Eppure, proprio l'esperienza dei dibattiti storiografici che si svolsero allora e dopo in Unione sovietica ci dimostra che quella scelta nel 1934 è la sola via adeguata allo sviluppo della nuova storiografia dell'umanità socialista. E non a caso, pochi anni dopo, il Breve corso di storia del Partito comunista (bolscevico) dell'URSS — anch'esso un libro elementare, se pur di tanto superiore all'altro per la sua precisione scientifica e per la sua genialità rinnovatrice — ci veniva a confermare che la via dello sviluppo della storiografia nuova è quello della educazione storiografica di massa nello' spirito del marxismo-leninismo, nello spirito di una concezione scientifica coerente, di avanguardia; una via che va dal basso in alto, che assicura all'elaborazione dei problemi storiografici la partecipazione attiva e cosciente di milioni di uomini.
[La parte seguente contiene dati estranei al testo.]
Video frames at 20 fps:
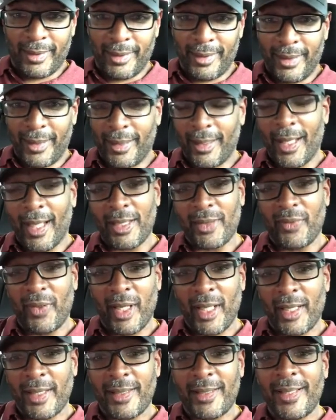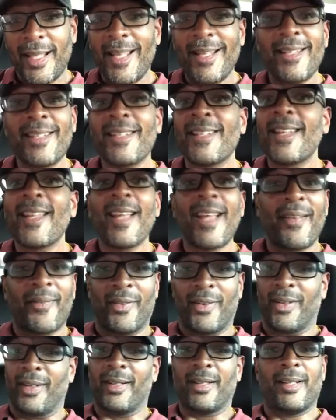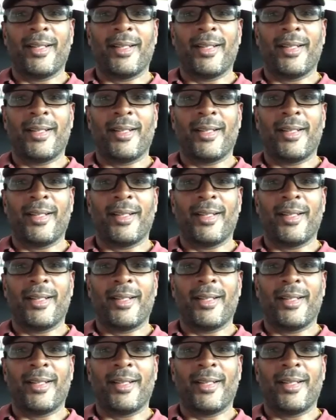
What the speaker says: in Las Vegas, they never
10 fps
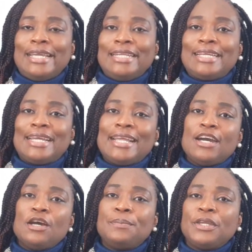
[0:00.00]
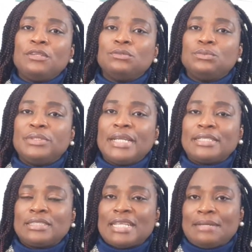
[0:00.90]
it can help in
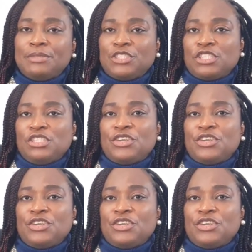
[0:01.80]
re-establishing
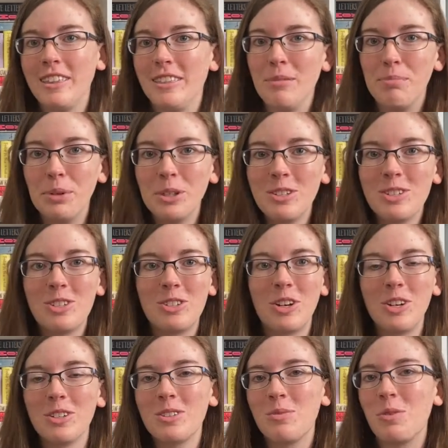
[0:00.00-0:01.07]
The book
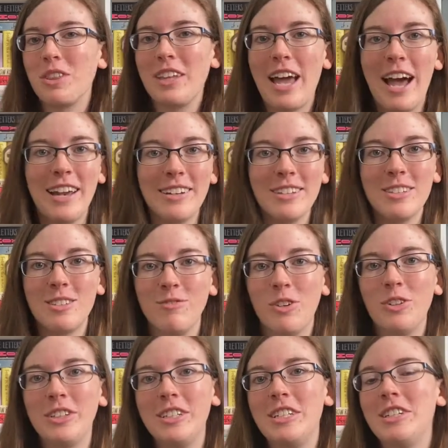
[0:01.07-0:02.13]
starts with Katniss
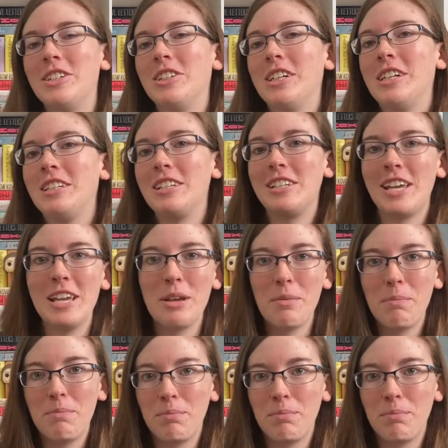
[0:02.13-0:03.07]
volunteering to take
E già oggi si può dire che libri come quelli citati — e particolarmente la Storia del Partito bolscevico — hanno educato tutta una generazione dei popoli sovietici e creato una tradizione, un apparato, un personale storiografico di massa: sicché, fin d'oggi, la nuova storiografia sovietica si afferma non solo superiore a quella borghese per le sue impostazioni ed orientamenti metodologici, ma già sovente più ricca, più precisa, più elaborata per il suo apparato erudito.
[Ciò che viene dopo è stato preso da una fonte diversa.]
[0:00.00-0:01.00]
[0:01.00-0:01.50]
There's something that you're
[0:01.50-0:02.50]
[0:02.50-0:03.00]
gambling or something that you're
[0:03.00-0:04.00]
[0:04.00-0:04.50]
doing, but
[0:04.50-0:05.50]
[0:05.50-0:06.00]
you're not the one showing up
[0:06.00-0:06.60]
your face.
E siamo giunti al termine della nostra esposizione, nella quale ci siamo sforzati di chiarire il senso più generale della rivoluzione culturale che oggi si vien compiendo nel paese del socialismo: un senso che, in quanto nasce da nuovi rapporti umani già conquistati, è di per se stesso evidente agli uomini dell'umanità nuova, socialista; ma necessariamente si presenta dapprima come «scandalo» ai «figli del secolo» a noi, umanità ancora impigliata e irretita e dilacerata dai rapporti della società capitalistica. Ma non sarà stato inutile il nostro dibattito, se quella che, per gli uomini del vecchio secolo, resta solo «pietra di scandalo», per noi tutti, figli del bisogno e della lotta, diverrà pietra miliare: che ci indirizzi e ci guidi alla lotta per la conquista di un'umanità anche nostra, che c'insegni ad intendere, nella lotta e per la lotta, i valori nuovi e superiori che l'umanità socialista già elabora per tutti gli uomini.